In [1]:
import os
from art.params import *

base_dir = LOCAL_DATA_PATH
train_dir = os.path.join(base_dir, "train")
validation_dir = os.path.join(base_dir, "validation")
test_dir = os.path.join(base_dir, "test")

In [None]:
from art.load_data import load_data
from art.clean import clean_data, get_most_common

data = load_data(path="/Users/poloniki/code/melisa/art/label_list/label_list.csv")
cleaned_data = clean_data(data)
df = get_most_common(cleaned_data, "Style", 0.8)

In [3]:
df.Style.unique()

array(['impressionism', 'conceptual_art', 'surrealism',
       'early_renaissance', 'baroque', 'rococo', 'neoclassicism',
       'romanticism', 'ukiyo_e', 'naïve_art_primitivism', 'realism',
       'abstract_art', 'expressionism', 'symbolism', 'academicism',
       'post_impressionism', 'art_nouveau_modern', 'cubism',
       'abstract_expressionism', 'magic_realism',
       'mannerism_late_renaissance', 'northern_renaissance',
       'high_renaissance', 'op_art', 'art_informel', 'minimalism',
       'color_field_painting', 'pop_art'], dtype=object)

In [4]:
import os
from PIL import Image

def is_image_valid(image_path):
    try:
        img = Image.open(image_path)
        img.verify()  # Verify that it is an image
        img.close()   # Close the image to avoid resource leaks

        # Reopen the image to ensure it can be read
        img = Image.open(image_path)
        img.load()    # Ensure the image can be fully loaded
        img.close()
        return True
    except (IOError, SyntaxError, OSError) as e:
        return False

def check_and_remove_invalid_images(base_dir):
    for root, dirs, files in os.walk(base_dir):
        for file in files:
            file_path = os.path.join(root, file)
            if not is_image_valid(file_path):
                print(f"Removing invalid image: {file_path}")
                os.remove(file_path)

# Set the path to the directory containing your image dataset
dataset_dir = LOCAL_DATA_PATH

# Check and remove empty or invalid images
check_and_remove_invalid_images(dataset_dir)
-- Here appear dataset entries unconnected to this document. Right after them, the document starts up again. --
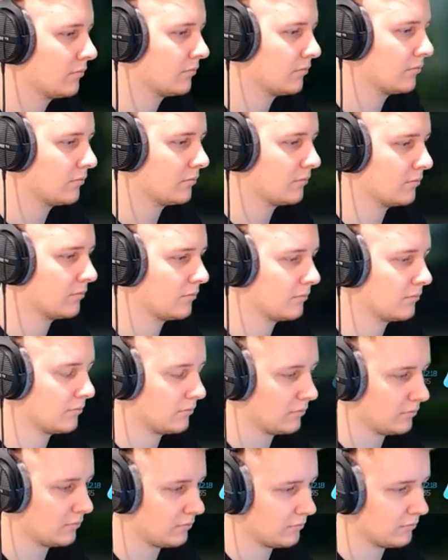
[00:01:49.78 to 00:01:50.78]

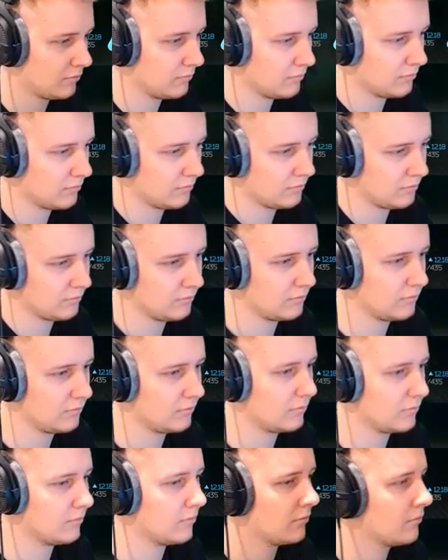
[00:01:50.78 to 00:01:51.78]

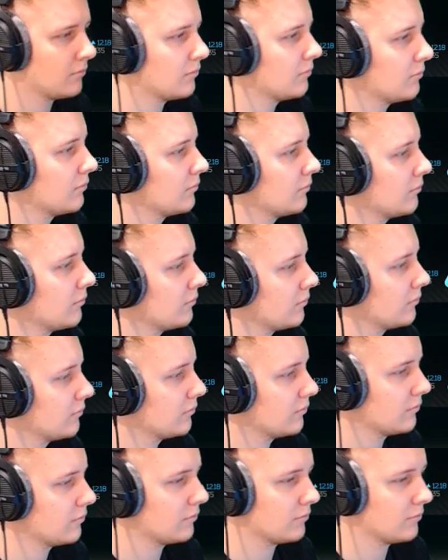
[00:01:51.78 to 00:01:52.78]

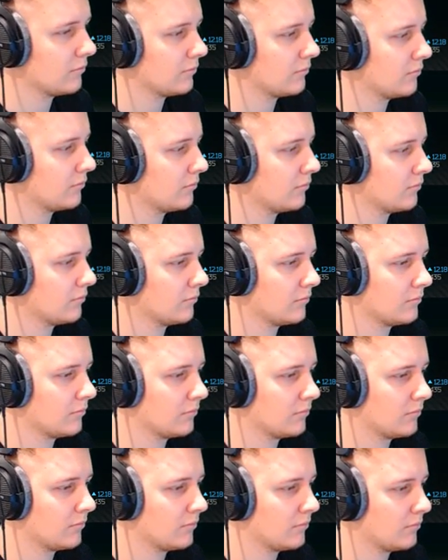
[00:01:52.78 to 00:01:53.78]

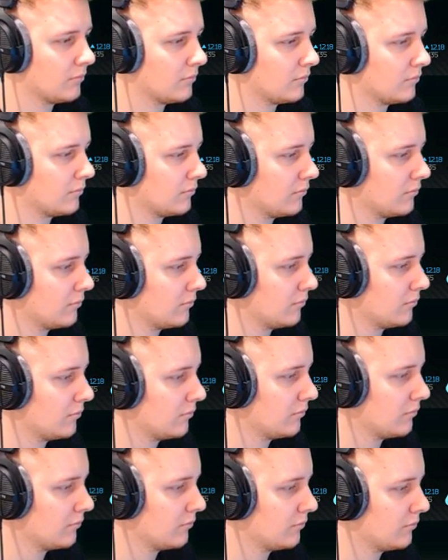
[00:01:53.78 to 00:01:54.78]

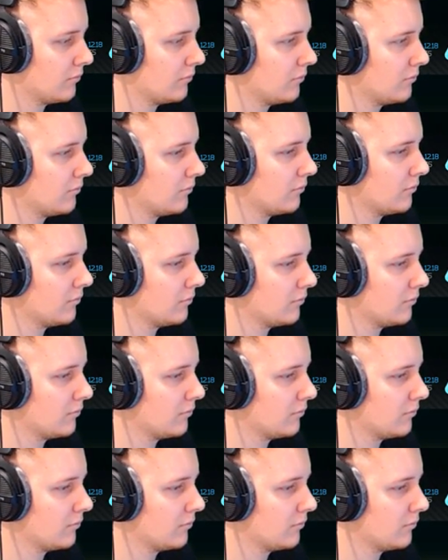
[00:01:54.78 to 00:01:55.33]
[no speech]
Removing invalid image: /Users/poloniki/.lewagon/art_data/validation.cache
Removing invalid image: /Users/poloniki/.lewagon/art_data/train.cache


KeyboardInterrupt: 

In [10]:
import tensorflow as tf
from tensorflow.keras.preprocessing import image_dataset_from_directory



# Specify the batch size and image dimensions
batch_size = 32
img_height = 224
img_width = 224

# Load the training dataset with augmentation
train_dataset = image_dataset_from_directory(
    train_dir,

    seed=123,
    image_size=(img_height, img_width),
    batch_size=batch_size,
    label_mode='categorical',  # For multi-class classification
    labels='inferred'
)

# Load the validation dataset
validation_dataset = image_dataset_from_directory(
    validation_dir,

    seed=123,
    image_size=(img_height, img_width),
    batch_size=batch_size,
    label_mode='categorical',  # For multi-class classification
    labels='inferred'
)

# Create data augmentation layers
data_augmentation = tf.keras.Sequential([
    tf.keras.layers.RandomFlip('horizontal'),
    tf.keras.layers.RandomRotation(0.2),
    tf.keras.layers.RandomWidth(0.2),
    tf.keras.layers.RandomHeight(0.2)
])

# Prefetch the datasets for better performance
AUTOTUNE = tf.data.AUTOTUNE

train_dataset = train_dataset.prefetch(buffer_size=AUTOTUNE)
validation_dataset = validation_dataset.prefetch(buffer_size=AUTOTUNE)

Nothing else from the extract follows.